Electronic Thesis and Dissertation Repository

Thesis Format

Integrated Article

Degree

Doctor of Philosophy

Program

Business

Supervisor

Pun, H.

2nd Supervisor

Ghamat, S.

Affiliation

Wilfrid Laurier University

Co-Supervisor

Abstract

I study irregular entries to the end-customer market and the impact of such entries on suppliers, buyers, and customers. I am particularly interested in the irregularities of supplier encroachment and counterfeiting problems. This dissertation addresses these issues and proposes solutions in the form of three essays. In the first essay, I study a supply chain, consisting of a supplier and a buyer where the supplier can encroach on the end-customer market and keeps private information on its own production capacity. The supplier can decide on its capacity allocation and the buyer can order strategically, hoarding the supply capacity, to remove the competition. I find that the supplier is worse off, and the buyer is better off, when the supplier keeps its capacity information private. Further, I demonstrate that the supplier may no longer encroach on the end-customer market when it has more capacity. The second and third essays are inspired by the counterfeiting problem on online e-commerce platforms. In the second essay, I develop an algorithm that analyzes customers’ reviews on an online platform and provides an authenticity score for the products. I trained context-specific word embedding based on a large corpus of Amazon customer reviews to show that my unsupervised methodology provides good predictive power. Next, I study the effect of customers’ reviews on an e-commerce platform’s anti-counterfeiting strategy against third-party sellers. The platform can provide a tool for customers that analyzes just the product reviews or a more advanced tool that analyzes both the product and seller reviews to help customers determine if products are fake or genuine. On the seller’s side, it can choose to reveal its fake products by charging a lower separating price based on its profit under these two options. I demonstrate that even when the tools are free, the platform does not provide the advanced tool if the seller sells products with a low authenticity score (fake products), and it provides the basic tool if and only if the demand of the genuine product is sufficiently high. Together, these papers provide solutions on how to maximize profits by making informed decisions in the face of market irregularities for the supplier, the buyer, and the customer.

Summary for Lay Audience

In this dissertation, I study abnormalities in the end-customer’s market and how they impact suppliers, buyers, and customers. In particular, I am interested in factory-direct selling and counterfeiting problems on online e-commerce platforms. In this dissertation, I study a situation where a supplier decides to sell directly to the customers and compete with its buying firm. Because the supplier has a limited amount of product, it must allocate it between its own selling channel and the buyer. Because the buyer does not know how much product the supplier has, the buyer may aggressively over-buy the product to control the competition in the end-customer market. I show that contrary to the common belief, keeping its product amount private hurts the supplier’s profit because it must signal its production capacity to the buyer. Moreover, having excess product hurts the profit of both the supplier and the buyer because, in this case, the firms have to compete in the end-customer market.

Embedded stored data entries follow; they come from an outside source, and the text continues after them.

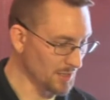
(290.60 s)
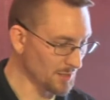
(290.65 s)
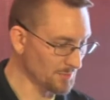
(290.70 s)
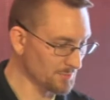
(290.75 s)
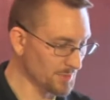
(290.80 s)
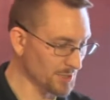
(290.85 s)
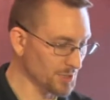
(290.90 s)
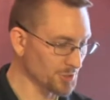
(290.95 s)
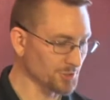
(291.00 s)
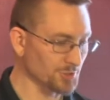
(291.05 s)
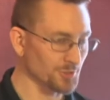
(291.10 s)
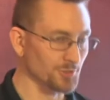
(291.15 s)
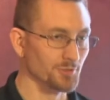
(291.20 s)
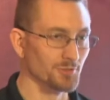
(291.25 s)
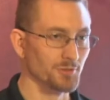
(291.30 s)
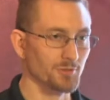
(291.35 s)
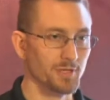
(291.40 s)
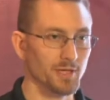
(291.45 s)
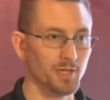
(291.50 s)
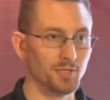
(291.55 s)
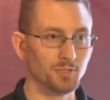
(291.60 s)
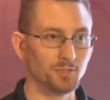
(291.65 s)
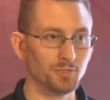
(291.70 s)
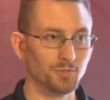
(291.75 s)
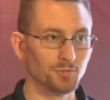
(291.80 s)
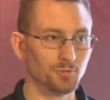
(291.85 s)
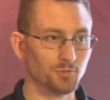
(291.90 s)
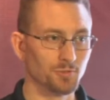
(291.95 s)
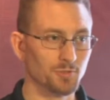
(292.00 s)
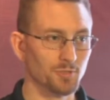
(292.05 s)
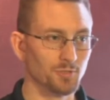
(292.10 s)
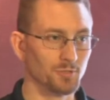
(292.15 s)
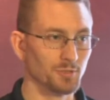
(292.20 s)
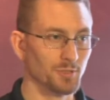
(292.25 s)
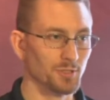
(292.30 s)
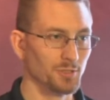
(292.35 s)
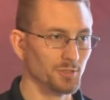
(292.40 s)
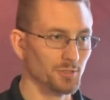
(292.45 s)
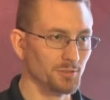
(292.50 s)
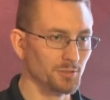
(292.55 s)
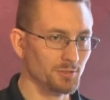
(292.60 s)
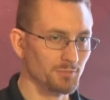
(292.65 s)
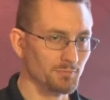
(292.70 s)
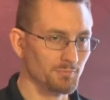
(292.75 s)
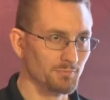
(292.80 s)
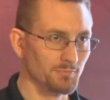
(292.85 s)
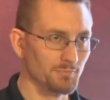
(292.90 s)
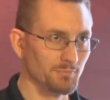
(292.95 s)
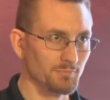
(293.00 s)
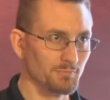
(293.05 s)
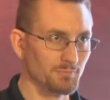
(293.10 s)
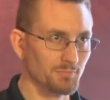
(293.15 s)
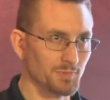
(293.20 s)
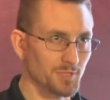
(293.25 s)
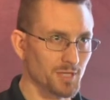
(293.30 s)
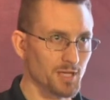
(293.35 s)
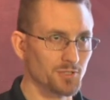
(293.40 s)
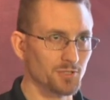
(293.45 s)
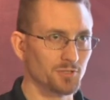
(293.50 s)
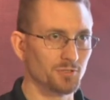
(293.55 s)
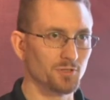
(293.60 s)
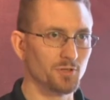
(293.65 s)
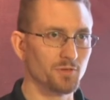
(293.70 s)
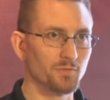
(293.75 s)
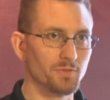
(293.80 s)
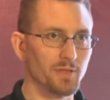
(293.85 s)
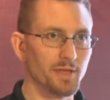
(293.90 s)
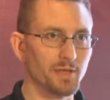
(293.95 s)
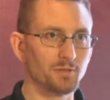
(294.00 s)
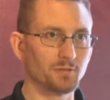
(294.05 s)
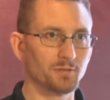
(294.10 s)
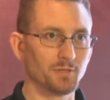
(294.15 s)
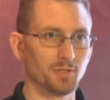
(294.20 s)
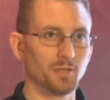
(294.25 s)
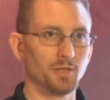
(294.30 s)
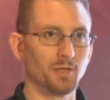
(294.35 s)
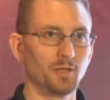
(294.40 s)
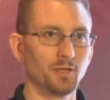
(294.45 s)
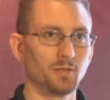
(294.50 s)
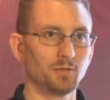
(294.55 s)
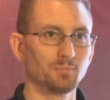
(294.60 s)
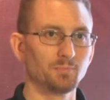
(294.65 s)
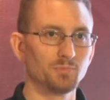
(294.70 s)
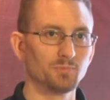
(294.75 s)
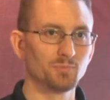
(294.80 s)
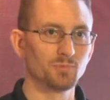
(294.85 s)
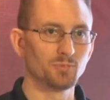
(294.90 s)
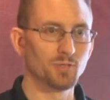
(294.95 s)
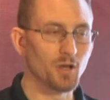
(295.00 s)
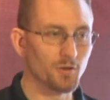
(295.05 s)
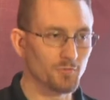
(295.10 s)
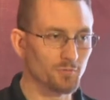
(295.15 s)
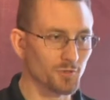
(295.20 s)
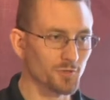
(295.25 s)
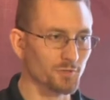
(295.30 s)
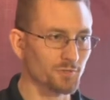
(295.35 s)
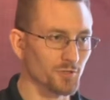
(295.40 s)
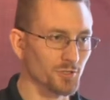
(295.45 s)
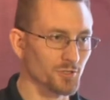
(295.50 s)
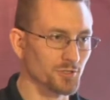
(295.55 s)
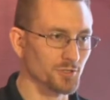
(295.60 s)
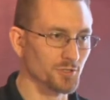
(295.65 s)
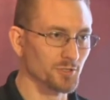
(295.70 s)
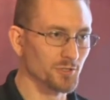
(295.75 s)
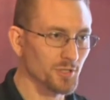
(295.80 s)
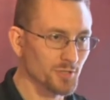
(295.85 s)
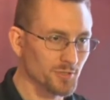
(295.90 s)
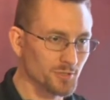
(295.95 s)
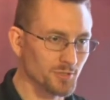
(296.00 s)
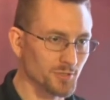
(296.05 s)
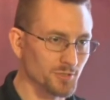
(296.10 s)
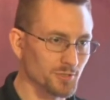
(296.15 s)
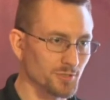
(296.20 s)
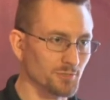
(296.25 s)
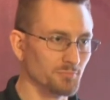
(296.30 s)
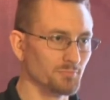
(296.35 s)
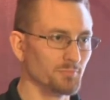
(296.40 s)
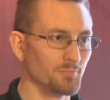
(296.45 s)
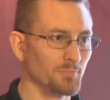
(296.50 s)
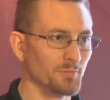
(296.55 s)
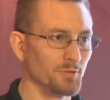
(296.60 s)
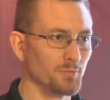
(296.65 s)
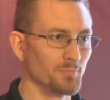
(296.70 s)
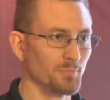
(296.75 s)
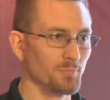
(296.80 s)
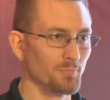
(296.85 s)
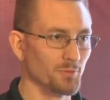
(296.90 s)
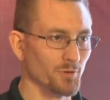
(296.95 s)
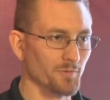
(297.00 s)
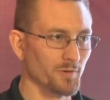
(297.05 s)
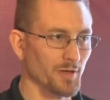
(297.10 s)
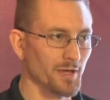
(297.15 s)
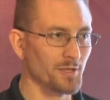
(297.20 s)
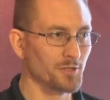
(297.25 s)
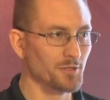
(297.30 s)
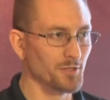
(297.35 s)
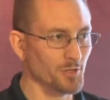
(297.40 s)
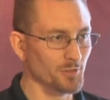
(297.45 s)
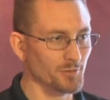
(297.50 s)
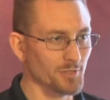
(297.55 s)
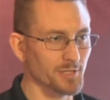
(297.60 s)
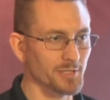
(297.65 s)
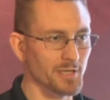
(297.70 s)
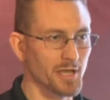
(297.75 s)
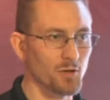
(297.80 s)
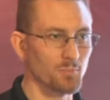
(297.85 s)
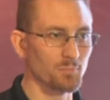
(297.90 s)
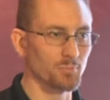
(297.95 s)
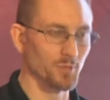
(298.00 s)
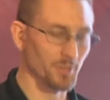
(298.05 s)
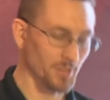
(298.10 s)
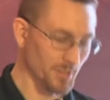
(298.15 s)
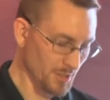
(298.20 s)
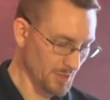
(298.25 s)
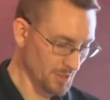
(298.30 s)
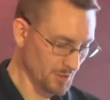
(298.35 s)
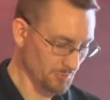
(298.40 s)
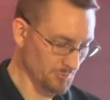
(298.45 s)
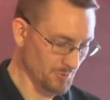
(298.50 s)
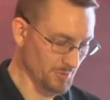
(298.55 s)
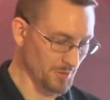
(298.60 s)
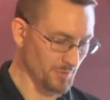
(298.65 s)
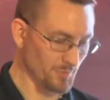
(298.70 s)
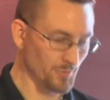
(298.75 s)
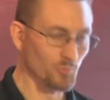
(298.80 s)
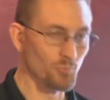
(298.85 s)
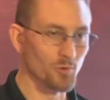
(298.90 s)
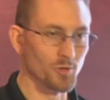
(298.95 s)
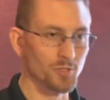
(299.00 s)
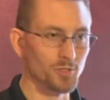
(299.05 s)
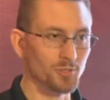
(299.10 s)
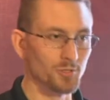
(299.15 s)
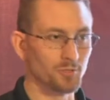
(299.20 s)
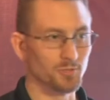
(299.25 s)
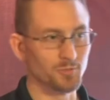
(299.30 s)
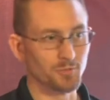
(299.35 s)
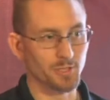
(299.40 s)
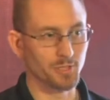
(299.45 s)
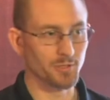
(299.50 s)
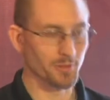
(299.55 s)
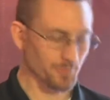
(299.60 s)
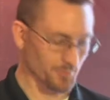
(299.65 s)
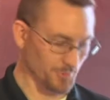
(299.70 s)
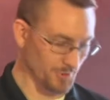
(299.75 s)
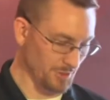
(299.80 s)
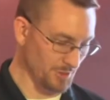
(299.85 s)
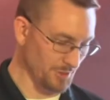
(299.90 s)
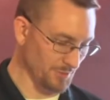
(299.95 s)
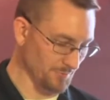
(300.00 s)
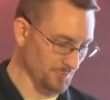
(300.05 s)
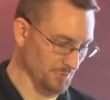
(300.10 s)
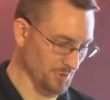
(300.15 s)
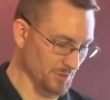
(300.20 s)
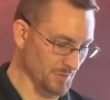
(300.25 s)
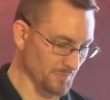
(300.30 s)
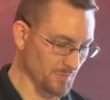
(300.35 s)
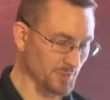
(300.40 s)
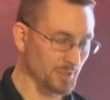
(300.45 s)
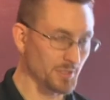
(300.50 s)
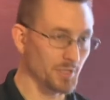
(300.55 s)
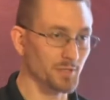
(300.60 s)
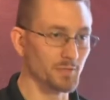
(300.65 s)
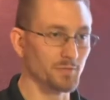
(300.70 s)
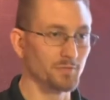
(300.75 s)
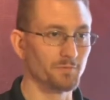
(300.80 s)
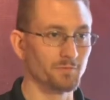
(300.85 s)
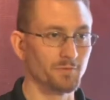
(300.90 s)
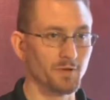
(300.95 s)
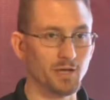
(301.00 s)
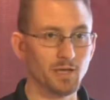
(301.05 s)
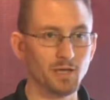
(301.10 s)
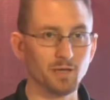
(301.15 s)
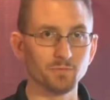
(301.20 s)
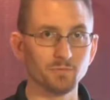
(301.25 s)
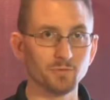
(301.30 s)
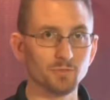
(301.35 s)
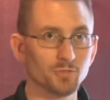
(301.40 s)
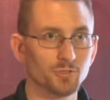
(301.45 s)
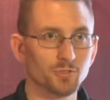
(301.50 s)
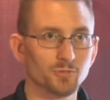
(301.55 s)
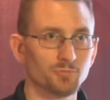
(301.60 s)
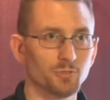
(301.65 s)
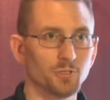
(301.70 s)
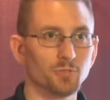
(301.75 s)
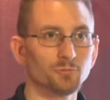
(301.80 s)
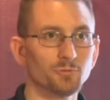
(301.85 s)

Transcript: Make sure that your tests of that software function, does it provide the correct output? We give it 1 and 2, get 3. If we give it -5 and the square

I also study counterfeiting problems on online e-commerce platforms. First, I use machine learning techniques in text analysis to develop a counterfeit detection algorithm. My algorithm analyzes previous customers’ reviews for indications of fake or genuine products on online platforms and provides an authenticity score for each product. I test the accuracy of my algorithm by manually assigning a label (i.e., fake/genuine) to the reviews using human coders. Second, I study the strategic behavior of online e-commerce platforms and third-party sellers with regard to using platform-provided anti-counterfeiting tools. I demonstrate that even when the tool is free, the platform does not provide an advanced counterfeiting tool if the seller sells products with a low authenticity score (fake products). Moreover, I show that the platform provides a basic counterfeiting tool if and only if the demand of the genuine product is sufficiently high.